- _Problem description_: A faithful copy of every entry, with the pictures removed, is what is needed here.

- _Source data_:
BEGIN

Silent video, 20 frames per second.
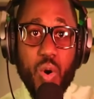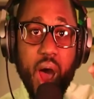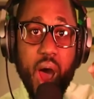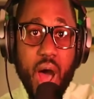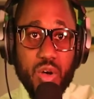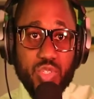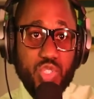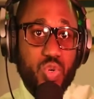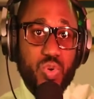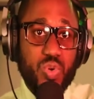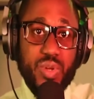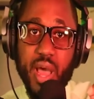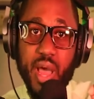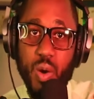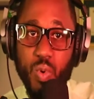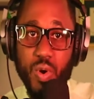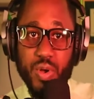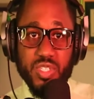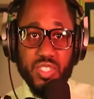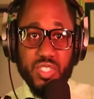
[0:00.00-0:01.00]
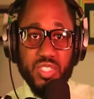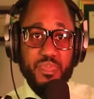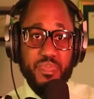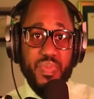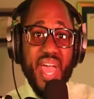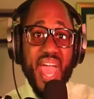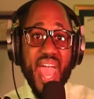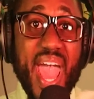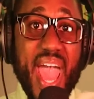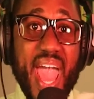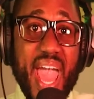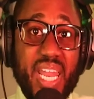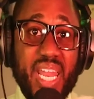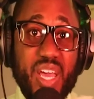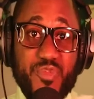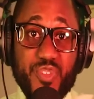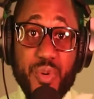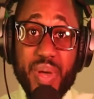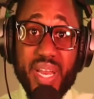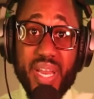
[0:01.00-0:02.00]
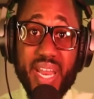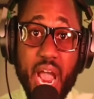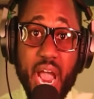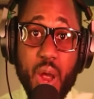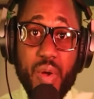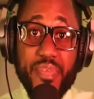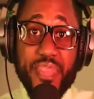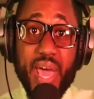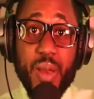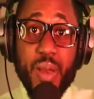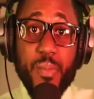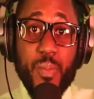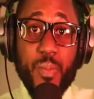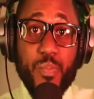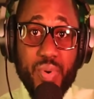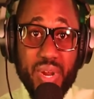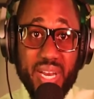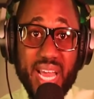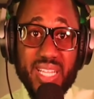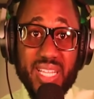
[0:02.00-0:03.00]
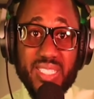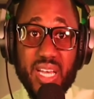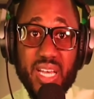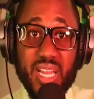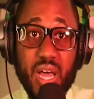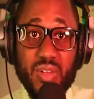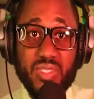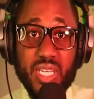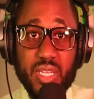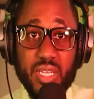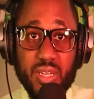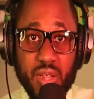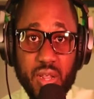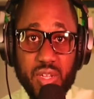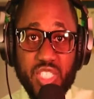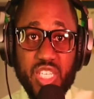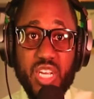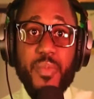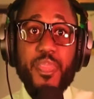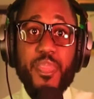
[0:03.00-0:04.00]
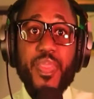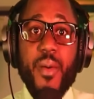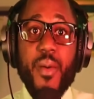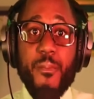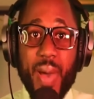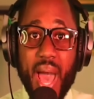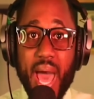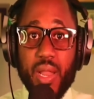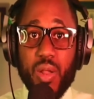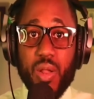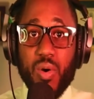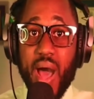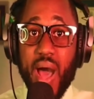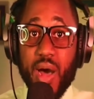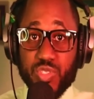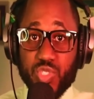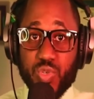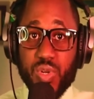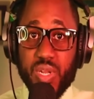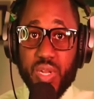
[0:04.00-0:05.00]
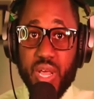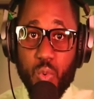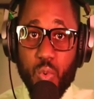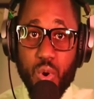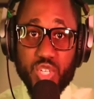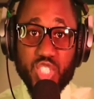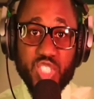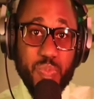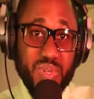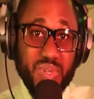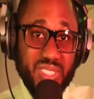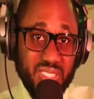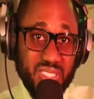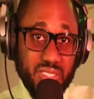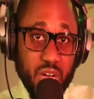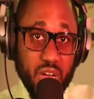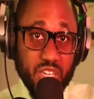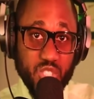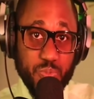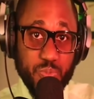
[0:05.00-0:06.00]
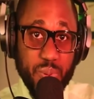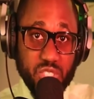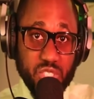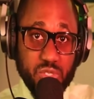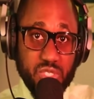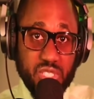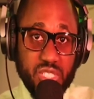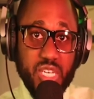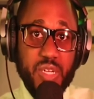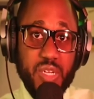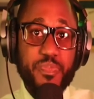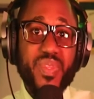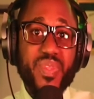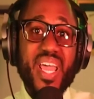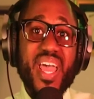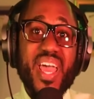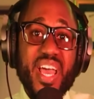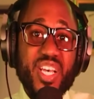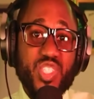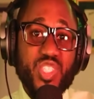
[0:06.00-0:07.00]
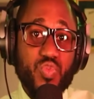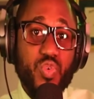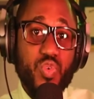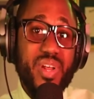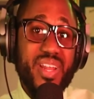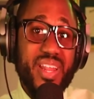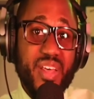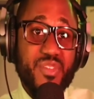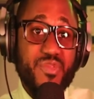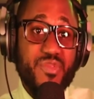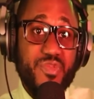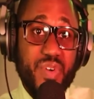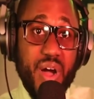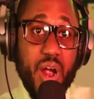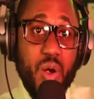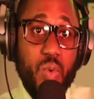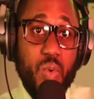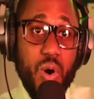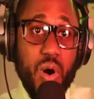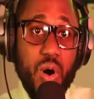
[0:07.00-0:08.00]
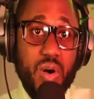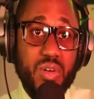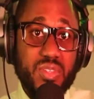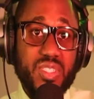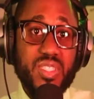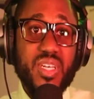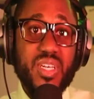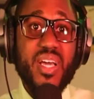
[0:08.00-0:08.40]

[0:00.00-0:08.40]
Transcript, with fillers: Alto Networks. Hailing from an era that predates cloud technology, Palo Alto Networks' spe uh, specialty is rooted in firewalls,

END

- _Reply to the task_:
Silent video, 20 frames per second.
[0:00.00-0:01.00]
[0:01.00-0:02.00]
[0:02.00-0:03.00]
[0:03.00-0:04.00]
[0:04.00-0:05.00]
[0:05.00-0:06.00]
[0:06.00-0:07.00]
[0:07.00-0:08.00]
[0:08.00-0:08.40]

[0:00.00-0:08.40]
Transcript, with fillers: Alto Networks. Hailing from an era that predates cloud technology, Palo Alto Networks' spe uh, specialty is rooted in firewalls,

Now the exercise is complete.